I remember reading Shakespeare for the first time, it was probably my sophomore year in high school, and thinking how wonderfully beautiful the wording was in his stories. To most of my classmates however it was just a bunch of gibberish and they had no idea what was going on in the story. So if most high school students do not enjoy literature, and can not understand Shakespeare, then how could they be expected to understand critical writing unless it was presented in a more understandable and enjoyable way earlier on in their academic life? Just like I learned from trying to get my friends to read the books that were made into movies, it just is not going to happen every time that they are going to say ok I will. It is just the same when it comes to critical writing.
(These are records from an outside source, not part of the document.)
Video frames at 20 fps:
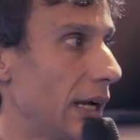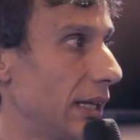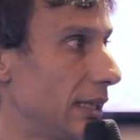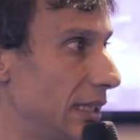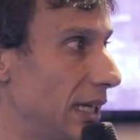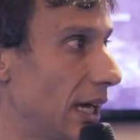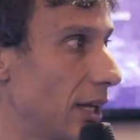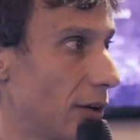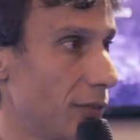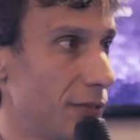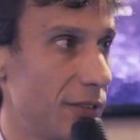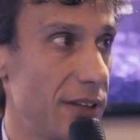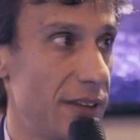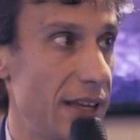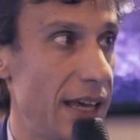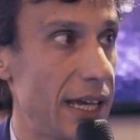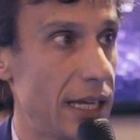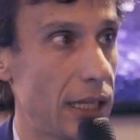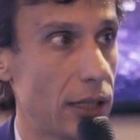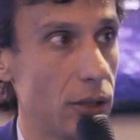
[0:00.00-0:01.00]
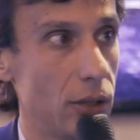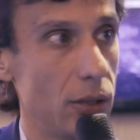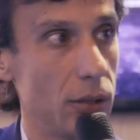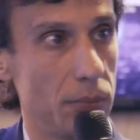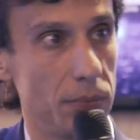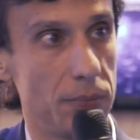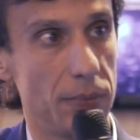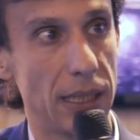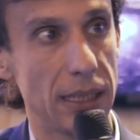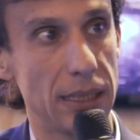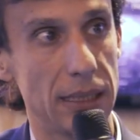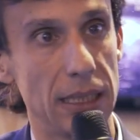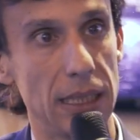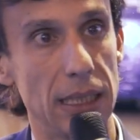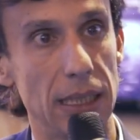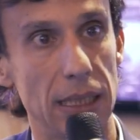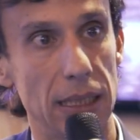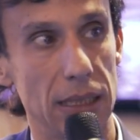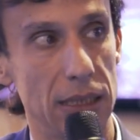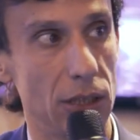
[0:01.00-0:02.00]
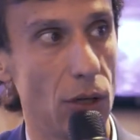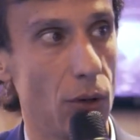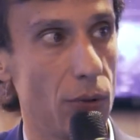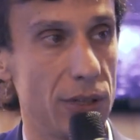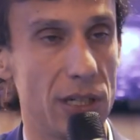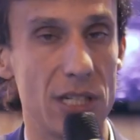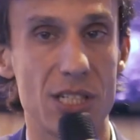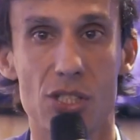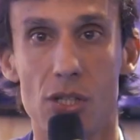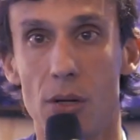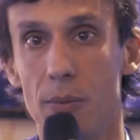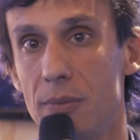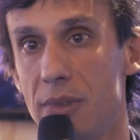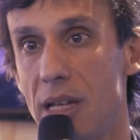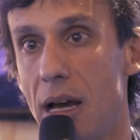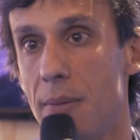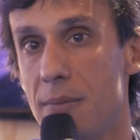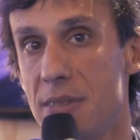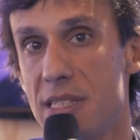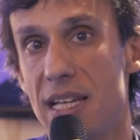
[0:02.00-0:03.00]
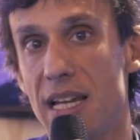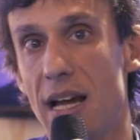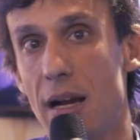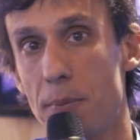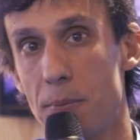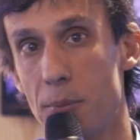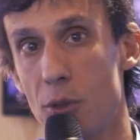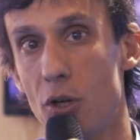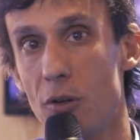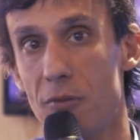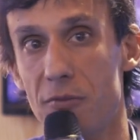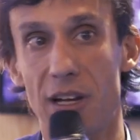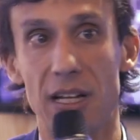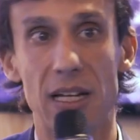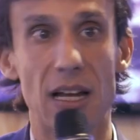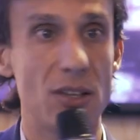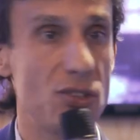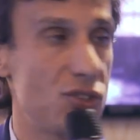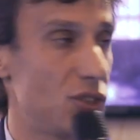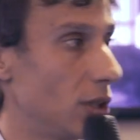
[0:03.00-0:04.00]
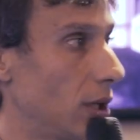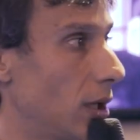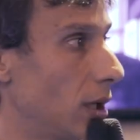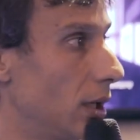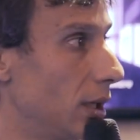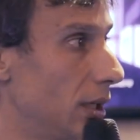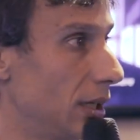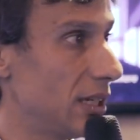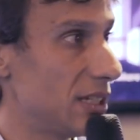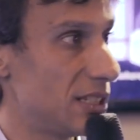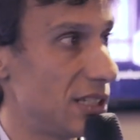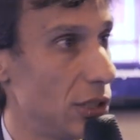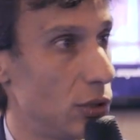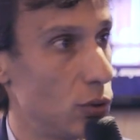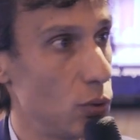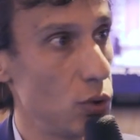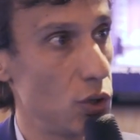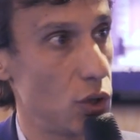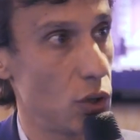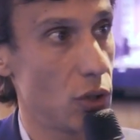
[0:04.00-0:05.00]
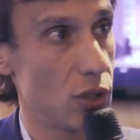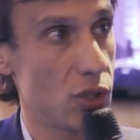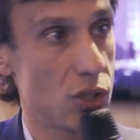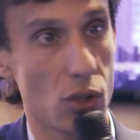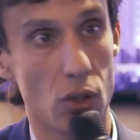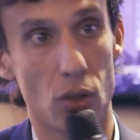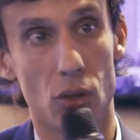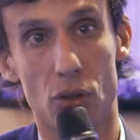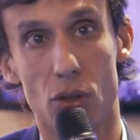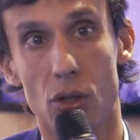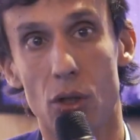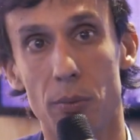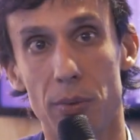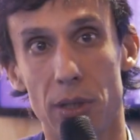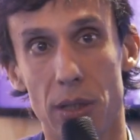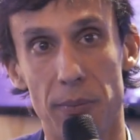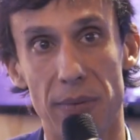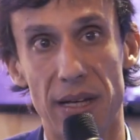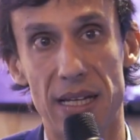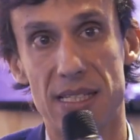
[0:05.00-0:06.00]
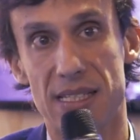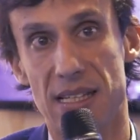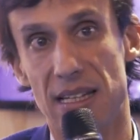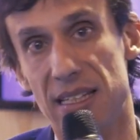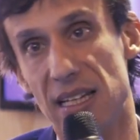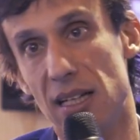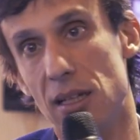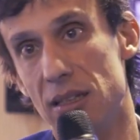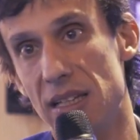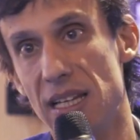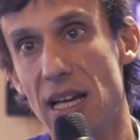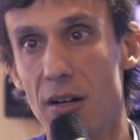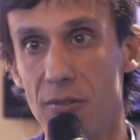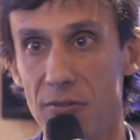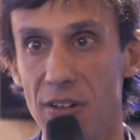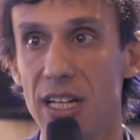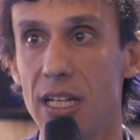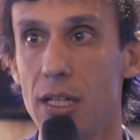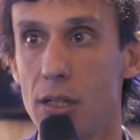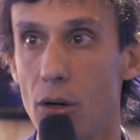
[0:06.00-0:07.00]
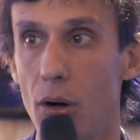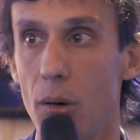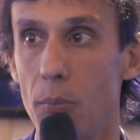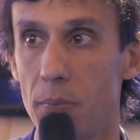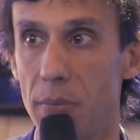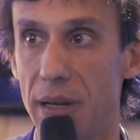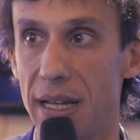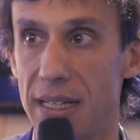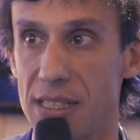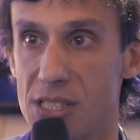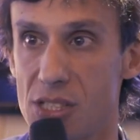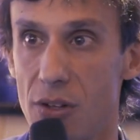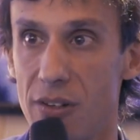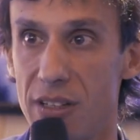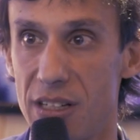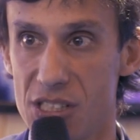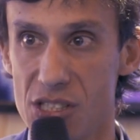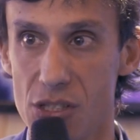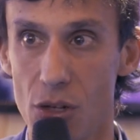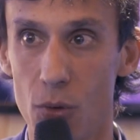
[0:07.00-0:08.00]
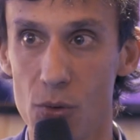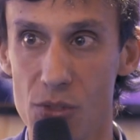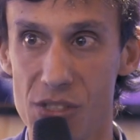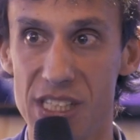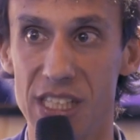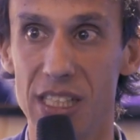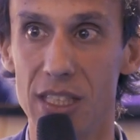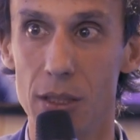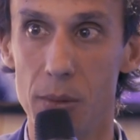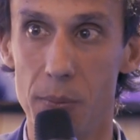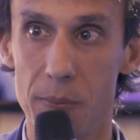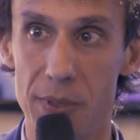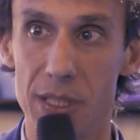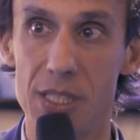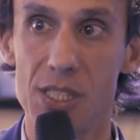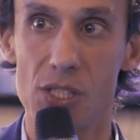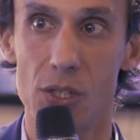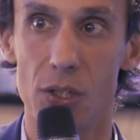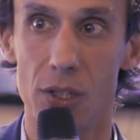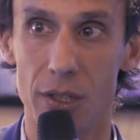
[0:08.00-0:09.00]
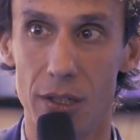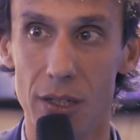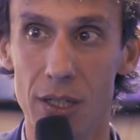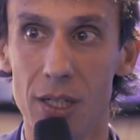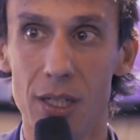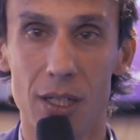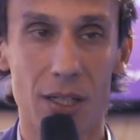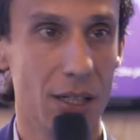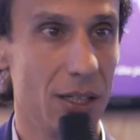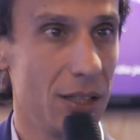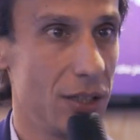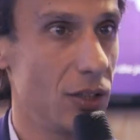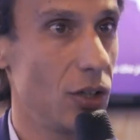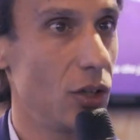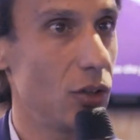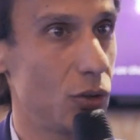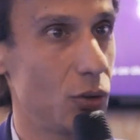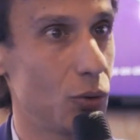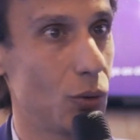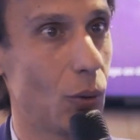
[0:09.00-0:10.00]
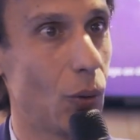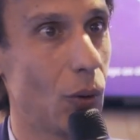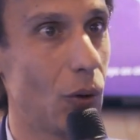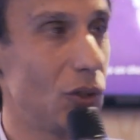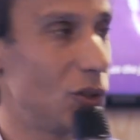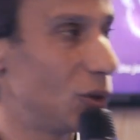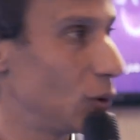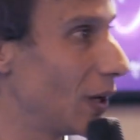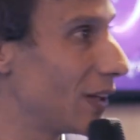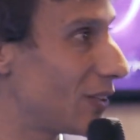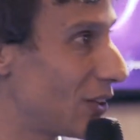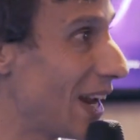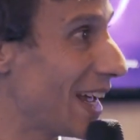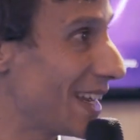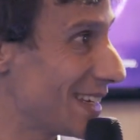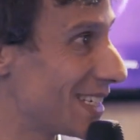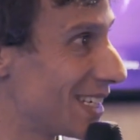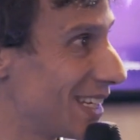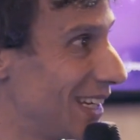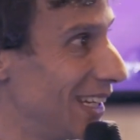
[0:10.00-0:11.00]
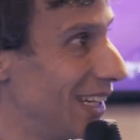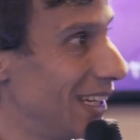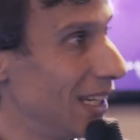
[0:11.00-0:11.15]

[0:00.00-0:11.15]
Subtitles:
at the end of the day, no? But the owners sometimes they are pure financial institutions or governments that they are very complex, so there's no single person not to address.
You are not going to force students to want to read critical writings unless teachers and writers of critical essays can find a way to make them more interesting and pleasurable. How would you make them more interesting is beyond me, but you could only improve them in my opinion. However, it is clear that a solution should and needs to be found since it is such a big and controversial subject in the English field. I am not and will and never would claim to be an expert in any form in the critical writing field of literature, I will just stick to the creative side, and the side I enjoy and am most comfortable in.